▶ _Exercise materials_

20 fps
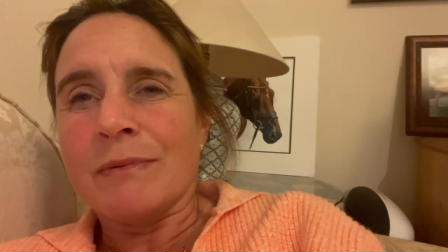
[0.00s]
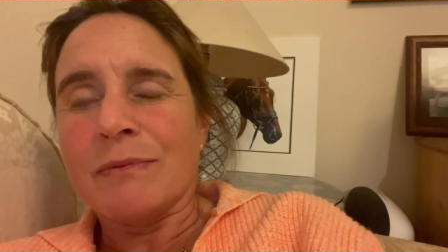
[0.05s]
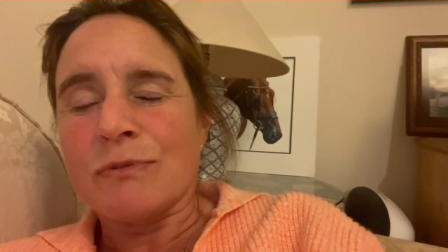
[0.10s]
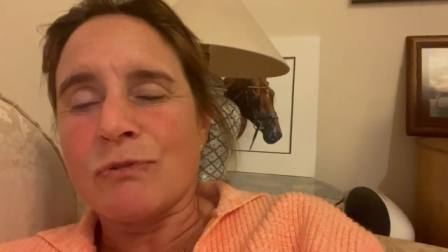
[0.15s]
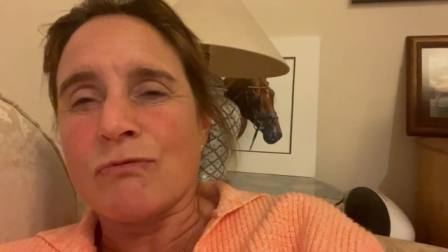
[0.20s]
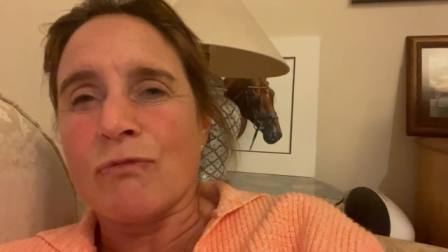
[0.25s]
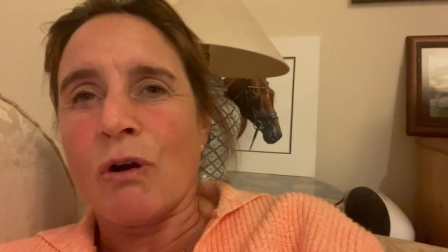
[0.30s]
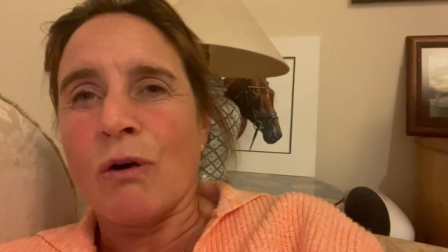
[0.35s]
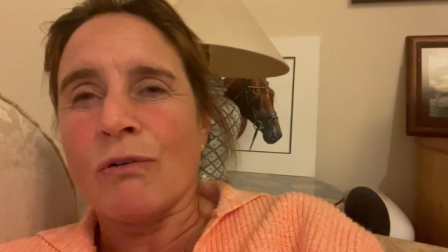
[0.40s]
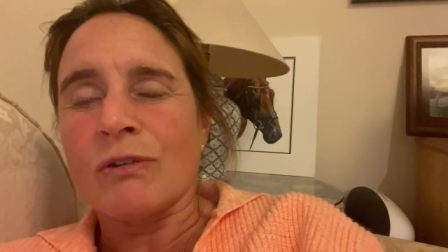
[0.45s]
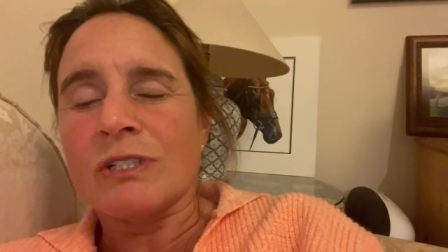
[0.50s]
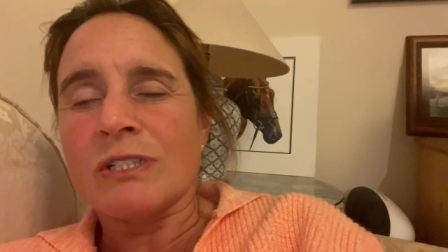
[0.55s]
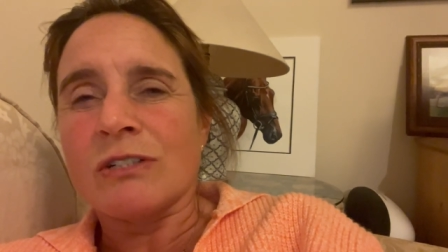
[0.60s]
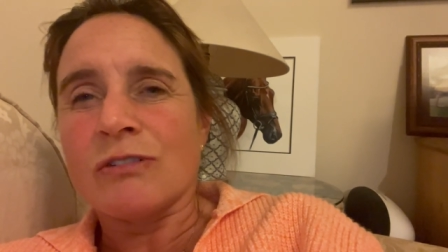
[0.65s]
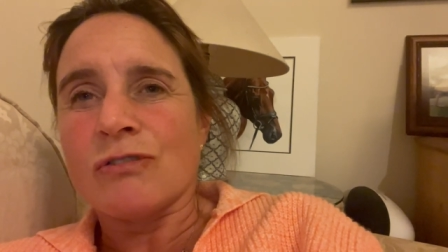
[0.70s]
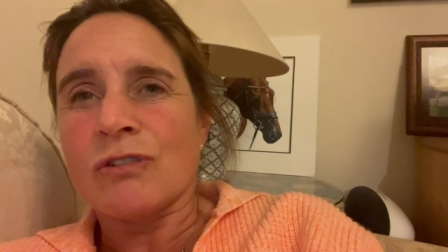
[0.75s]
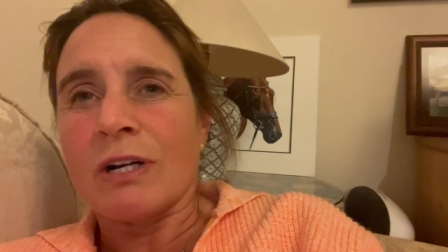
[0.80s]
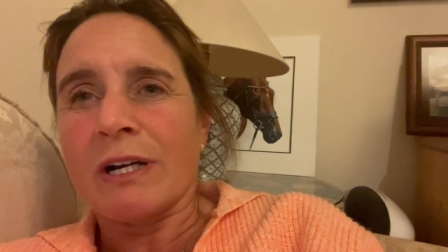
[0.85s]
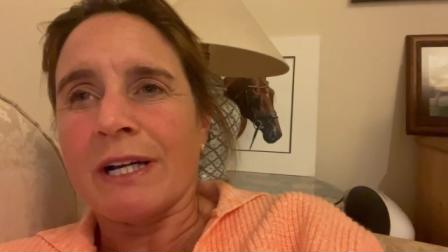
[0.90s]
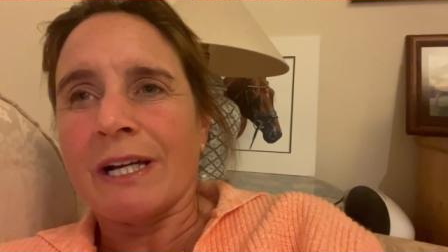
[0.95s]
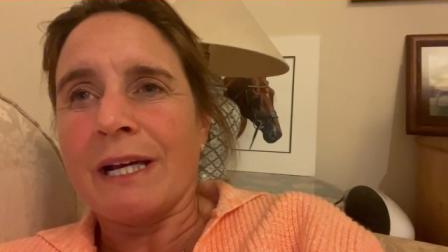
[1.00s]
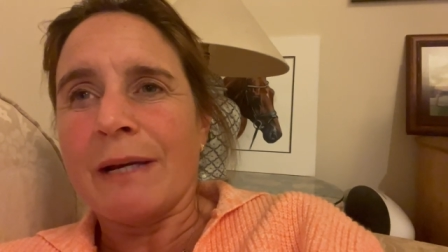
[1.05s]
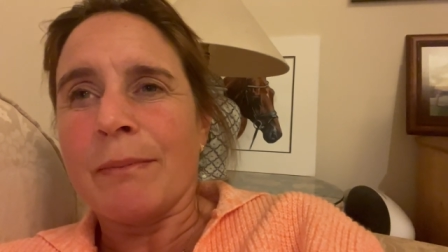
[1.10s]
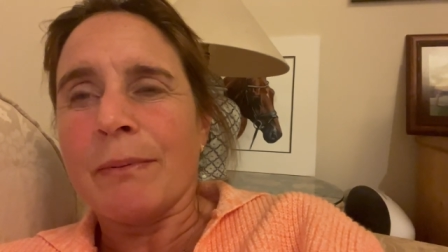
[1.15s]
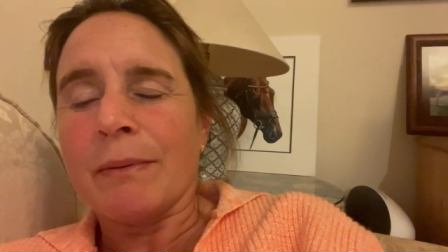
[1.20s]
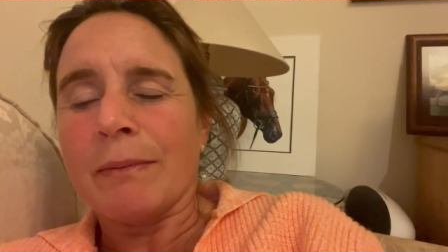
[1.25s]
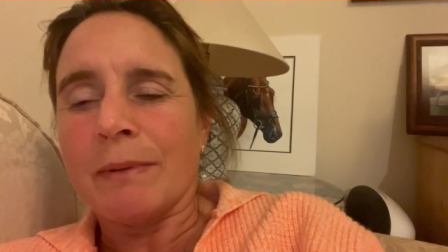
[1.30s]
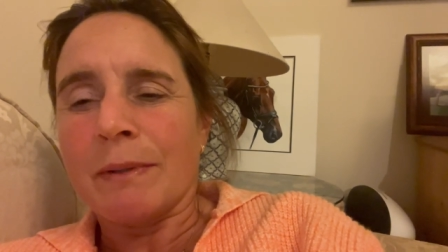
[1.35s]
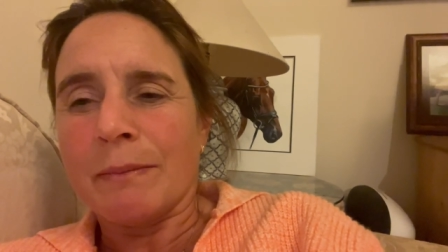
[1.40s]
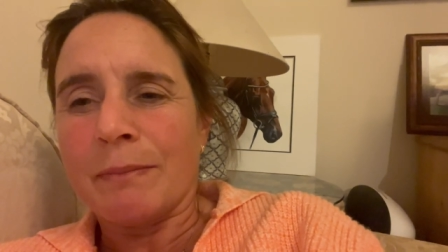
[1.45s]
It was wrong to try and
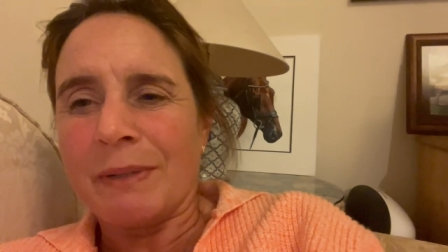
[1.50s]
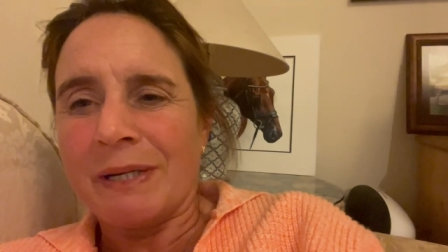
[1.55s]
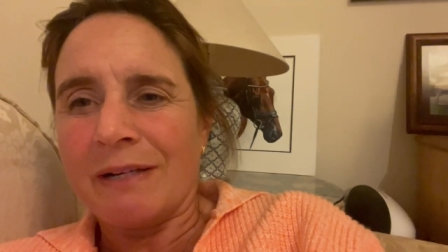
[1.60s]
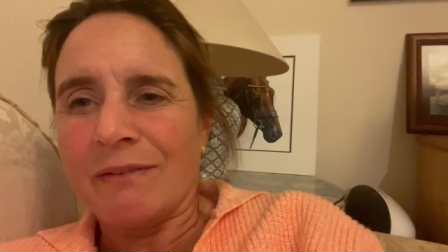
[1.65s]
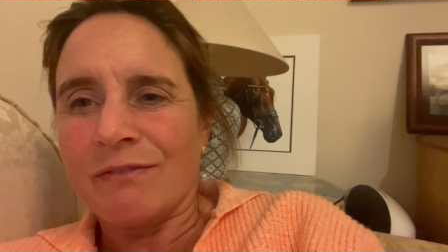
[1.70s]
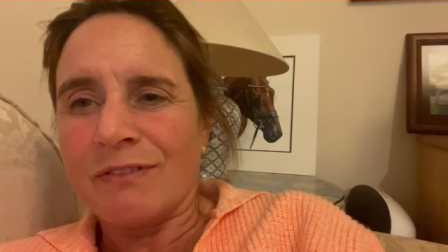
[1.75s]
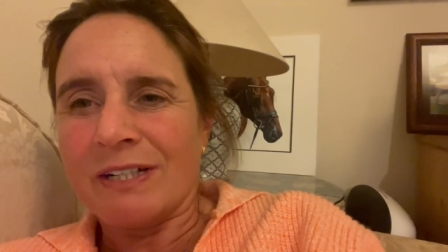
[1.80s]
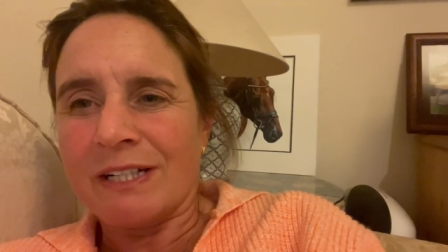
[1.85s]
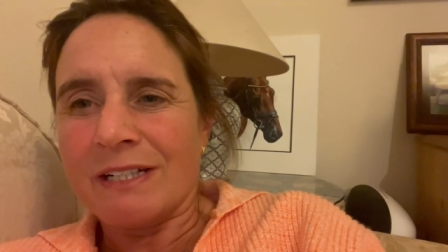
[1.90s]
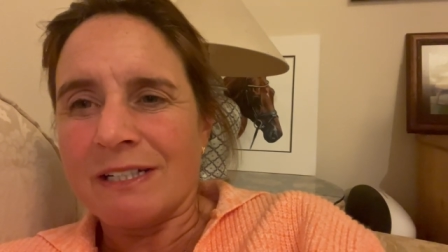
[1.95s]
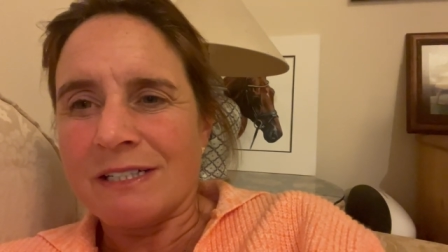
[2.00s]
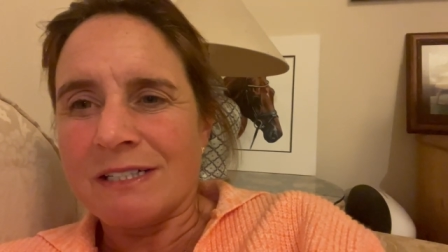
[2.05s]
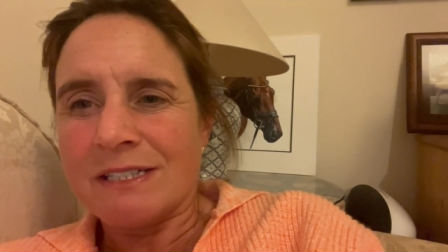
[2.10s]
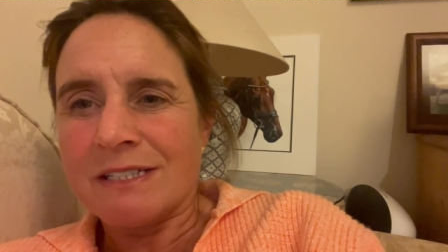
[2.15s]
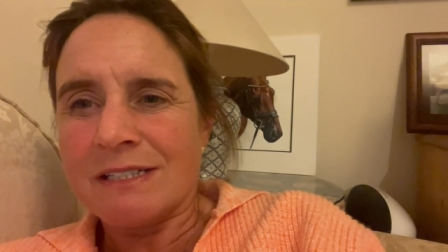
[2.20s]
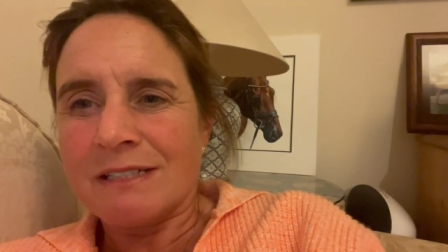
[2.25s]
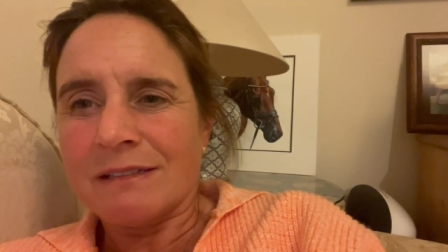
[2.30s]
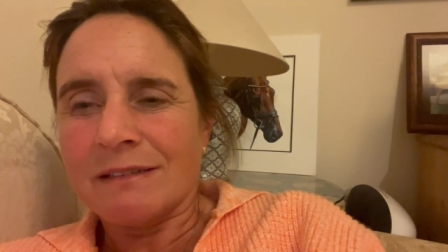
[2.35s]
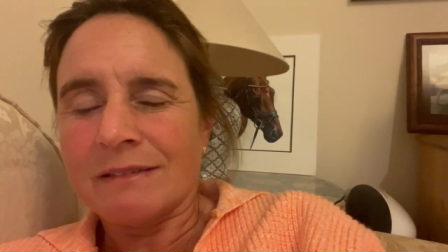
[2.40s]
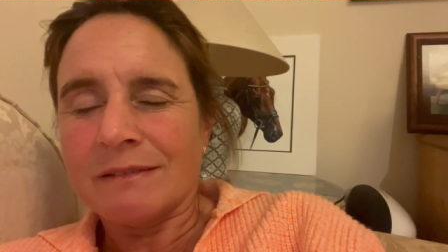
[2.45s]
keep him at peak fitness.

▶ _Problem requirements_
An exact copy of all the data above is required; omit any pictures.

▶ _Response to this task_
20 fps
[0.00s]
[0.05s]
[0.10s]
[0.15s]
[0.20s]
[0.25s]
[0.30s]
[0.35s]
[0.40s]
[0.45s]
[0.50s]
[0.55s]
[0.60s]
[0.65s]
[0.70s]
[0.75s]
[0.80s]
[0.85s]
[0.90s]
[0.95s]
[1.00s]
[1.05s]
[1.10s]
[1.15s]
[1.20s]
[1.25s]
[1.30s]
[1.35s]
[1.40s]
[1.45s]
It was wrong to try and
[1.50s]
[1.55s]
[1.60s]
[1.65s]
[1.70s]
[1.75s]
[1.80s]
[1.85s]
[1.90s]
[1.95s]
[2.00s]
[2.05s]
[2.10s]
[2.15s]
[2.20s]
[2.25s]
[2.30s]
[2.35s]
[2.40s]
[2.45s]
keep him at peak fitness.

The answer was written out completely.